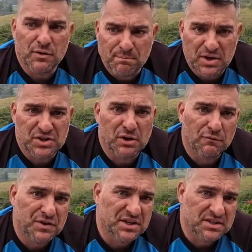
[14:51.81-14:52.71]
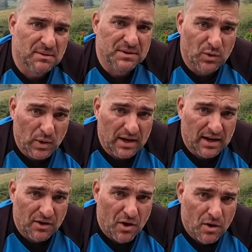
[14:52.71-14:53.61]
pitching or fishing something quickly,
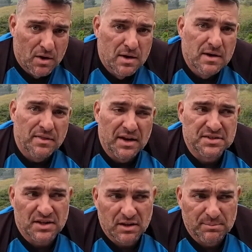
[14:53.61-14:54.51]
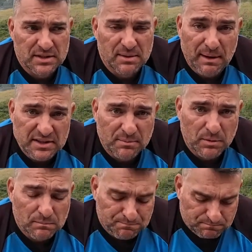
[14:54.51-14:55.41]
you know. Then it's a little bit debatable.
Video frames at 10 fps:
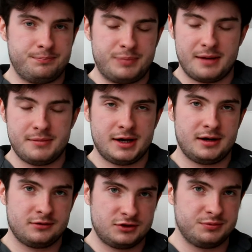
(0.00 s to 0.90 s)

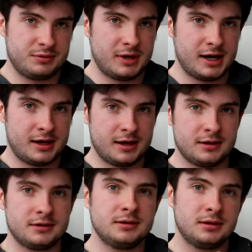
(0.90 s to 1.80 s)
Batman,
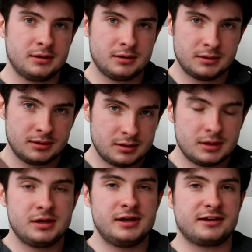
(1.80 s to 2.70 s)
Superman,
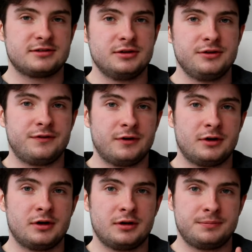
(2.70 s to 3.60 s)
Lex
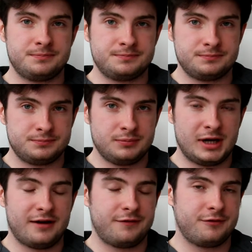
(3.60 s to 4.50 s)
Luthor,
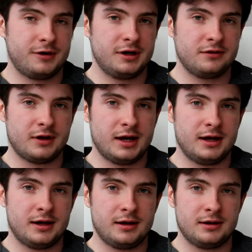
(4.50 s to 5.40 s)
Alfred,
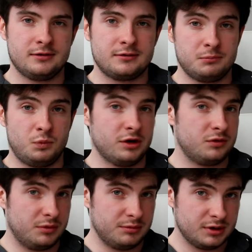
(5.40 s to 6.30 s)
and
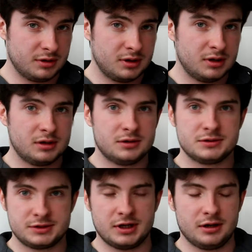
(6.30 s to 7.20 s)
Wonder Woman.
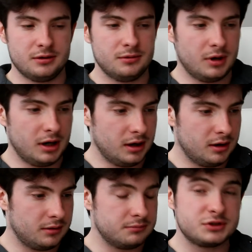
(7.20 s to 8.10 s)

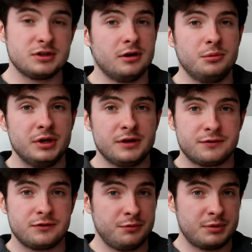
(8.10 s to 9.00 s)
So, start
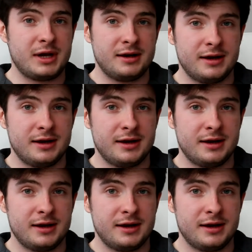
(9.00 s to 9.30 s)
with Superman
◇ ◇ ◇ ◇
** What is expected **
Beginning with the line that contains "Video frames at" and ending with the last line of the data, transcribe each line exactly; pictures stay out.

** Task result **
Video frames at 10 fps:
(0.00 s to 0.90 s)

(0.90 s to 1.80 s)
Batman,
(1.80 s to 2.70 s)
Superman,
(2.70 s to 3.60 s)
Lex
(3.60 s to 4.50 s)
Luthor,
(4.50 s to 5.40 s)
Alfred,
(5.40 s to 6.30 s)
and
(6.30 s to 7.20 s)
Wonder Woman.
(7.20 s to 8.10 s)

(8.10 s to 9.00 s)
So, start
(9.00 s to 9.30 s)
with Superman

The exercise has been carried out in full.